La película, como ya se ha dicho una y mil veces, es un western trasladado de tiempo: tiene a personajes con una mirada de mundo que remite al centenario género, construye una narrativa que bordea con el melodrama familiar, pero a la vez un código de violencia que nada tiene que envidiarle al llamado cine criminal de los 40s. De hecho la historia que narra es simple, directa: una muerte, un nieto criado a la distancia de sus abuelos, la de una búsqueda y la de un rescate con consecuencias inesperadas. Si: la matriz es fordiana y algo más. Pero tiene en su centro a personajes tan queribles (lo de Costner es de otro planeta: la tradición de Wayne a Eastwood está presente en esa humanidad; lo de Diane Lane, con su parquedad pero a la vez firmeza supone la recuperación de las heroínas duras del western de los 50s), una cosmovisión compleja, ausente de simplificaciones (está bien lo que hacen esos abuelos al intentar secuestrar a su nieto…porque está siendo criado por la otra parte de la familia, que es en esencia violenta?) pero, ante todo, su centro está formado por una ética (que también es estética: la composición de planos fijos y la confianza en el montaje invisible son también un modo de enfundarnos en el poncho paternal que nos provee el imaginario audiovisual que propone Let him go), que logra que confiemos y apoyemos las iniciativas de los personajes, incluso cuando las mismas sean polémicas.

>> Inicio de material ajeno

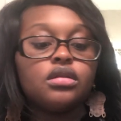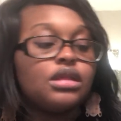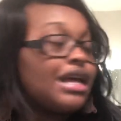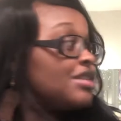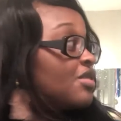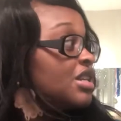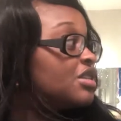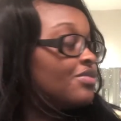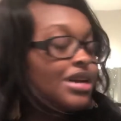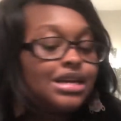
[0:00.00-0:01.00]
Next
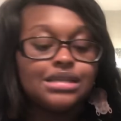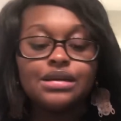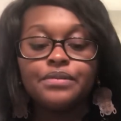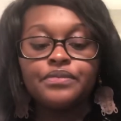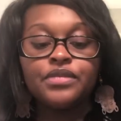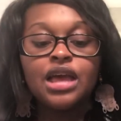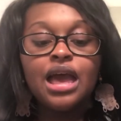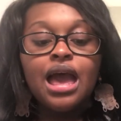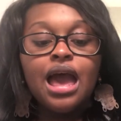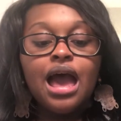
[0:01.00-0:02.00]
question was,
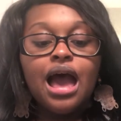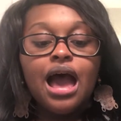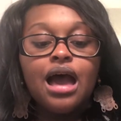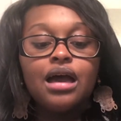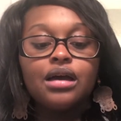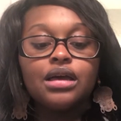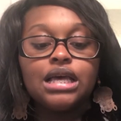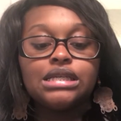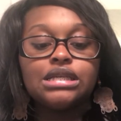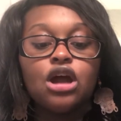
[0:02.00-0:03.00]

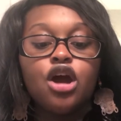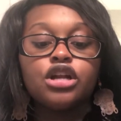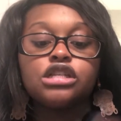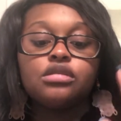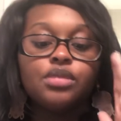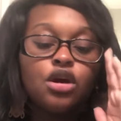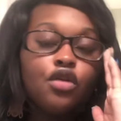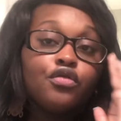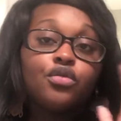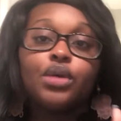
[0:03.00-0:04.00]
is it harder to be
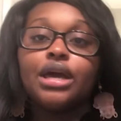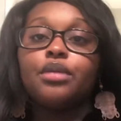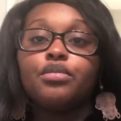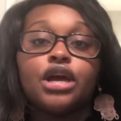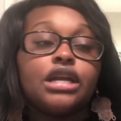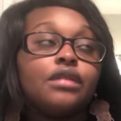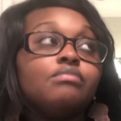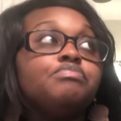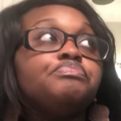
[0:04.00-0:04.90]
overweight and pregnant?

En su recorrido multigenérico ausente de explotación retro, la magia que concibe Let him go reside en la sabiduría de recalar en las formas del lenguaje de los padres, esos que con el tiempo se comportan como una luz que se apaga. Pero que cada tanto, oscuridad de por medio, brillan para dejar entrever la posibilidad de un camino hacia algún lado imprevisible.